The Inevitable Realignment

It is naive to think that power, once established, will only ever flow in one ideological direction. History suggests otherwise.

The tools of the Reagan revolution were later used by Clinton technocrats. The emergency powers expanded after 9/11 were later invoked by Obama to protect immigrants and combat climate change. Trump’s assertion of unilateral executive power set the precedent for Biden’s student-loan forgiveness orders. The process is neither partisan nor malicious — it is the natural evolution of authority in a system that prizes action over deliberation.

So what happens when an exceptionally liberal president inherits the full arsenal of executive control now deemed constitutional?

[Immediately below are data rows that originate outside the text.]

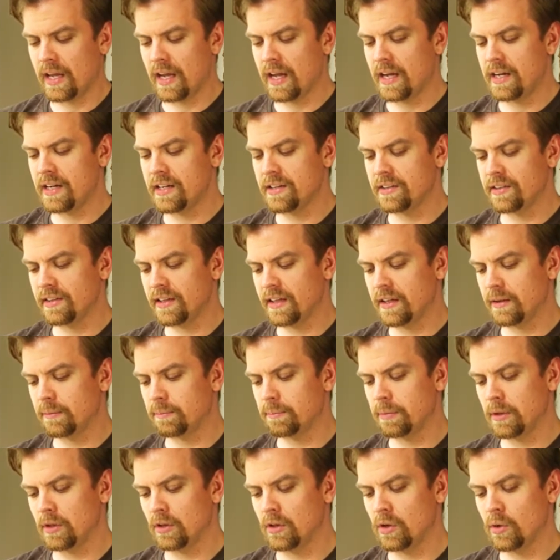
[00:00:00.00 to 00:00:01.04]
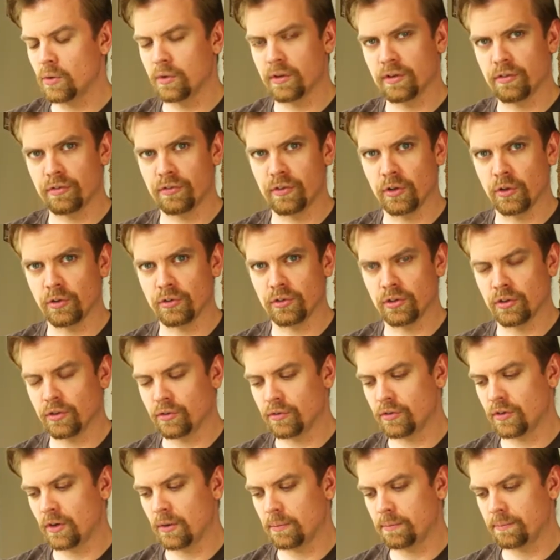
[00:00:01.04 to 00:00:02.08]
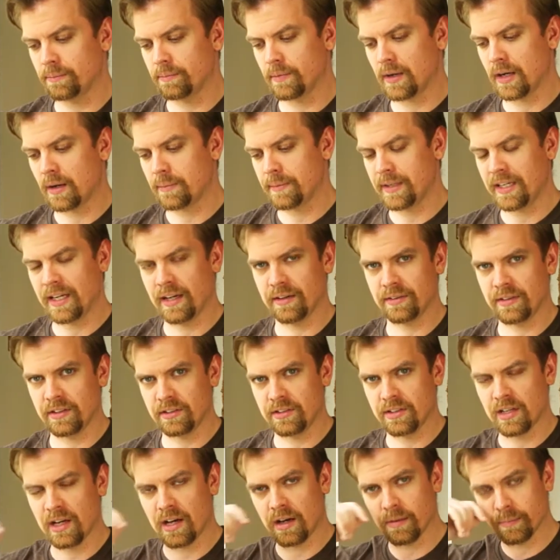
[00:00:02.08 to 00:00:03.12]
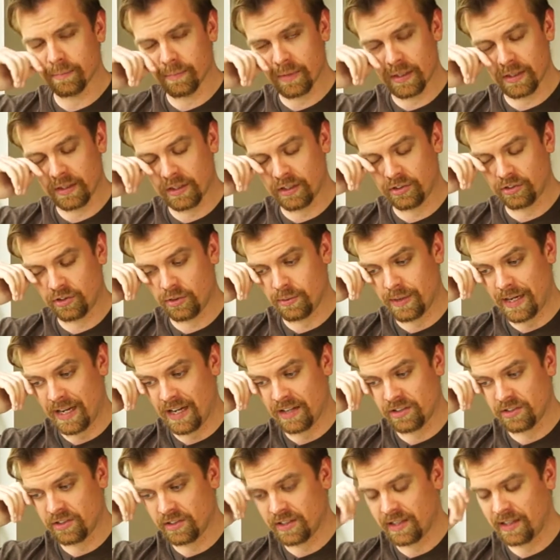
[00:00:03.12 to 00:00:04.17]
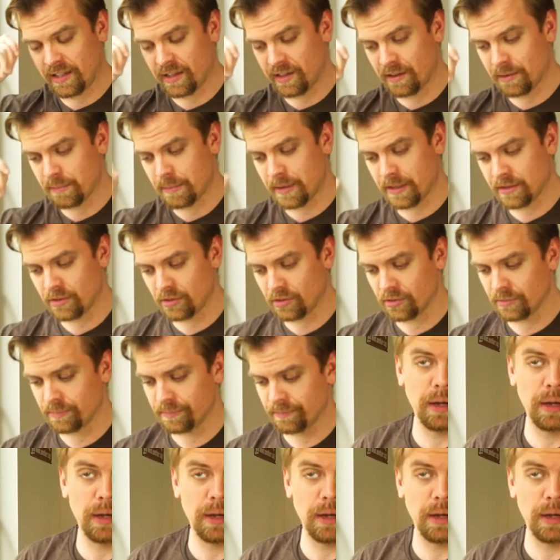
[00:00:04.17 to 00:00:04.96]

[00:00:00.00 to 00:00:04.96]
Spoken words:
anything below the filter from coming out the top unless you agitate it a bunch.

The answer is not speculation — it is inevitability. Those powers will not be dismantled; they will be repurposed. A new administration will declare inequality itself a national emergency. It will use the president’s immunity to test the limits of redistribution. It will replace resistant bureaucrats, centralize decision-making, and redirect funds toward social programs. It will not call this overreach — it will call it renewal. And millions will cheer as the old order gives way to a new one.


The Cycle of Justification

Each expansion of power is justified by necessity. Conservatives justified strong executive authority to fight the “deep state.” Progressives will justify the same powers to fight inequality, corporate dominance, or climate catastrophe. The reasoning changes, but the mechanism remains: when the legislative process fails, the executive fills the vacuum.

And so, we march toward a form of governance that no founder would recognize — an elected monarch constrained more by public mood than by constitutional text. Yet, ironically, it is still democracy, just one adapted to a population that demands instant action and lacks patience for deliberation.

Future historians will look back and see a pattern as old as Rome: Republics do not die by tyranny; they evolve through convenience. Citizens do not surrender freedom; they trade it for efficiency. And the line between benevolent authority and authoritarian benevolence grows ever thinner.


The Coming Mirror Moment

When that future liberal president uses presidential immunity to impose economic reform, conservatives will rediscover the virtue of restraint. They will decry the overreach of executive power, just as liberals once did. But the Court’s rulings will stand, and precedent will bind them. The genie cannot be returned to the bottle.

Those who once claimed the Constitution grants a near-divine Article II mandate will suddenly remember the virtues of checks and balances. And those who once spoke of tyranny will find themselves cheering for “transformative leadership.”

The mirror moment will come — the day when a progressive president governs with the same unchallengeable authority conservatives once celebrated. That will be the day America learns again the oldest lesson in politics: power is never loyal to ideology.


The Final Irony

Perhaps this is how societies evolve — not through foresight, but through recoil. We overcorrect, consolidate, and only when the pendulum swings back do we appreciate the consequences.

The powers we create to defend order will someday be used to redistribute it. The authority we grant to preserve wealth will be used to level it. The very doctrines once celebrated as victories for constitutional strength will become instruments of realignment.

And when that day arrives, no one will be surprised. Because the people who built the modern presidency knew what they were doing: they were not constructing a system of limited government; they were building an engine of change.

The only question left is whose hands it will serve next.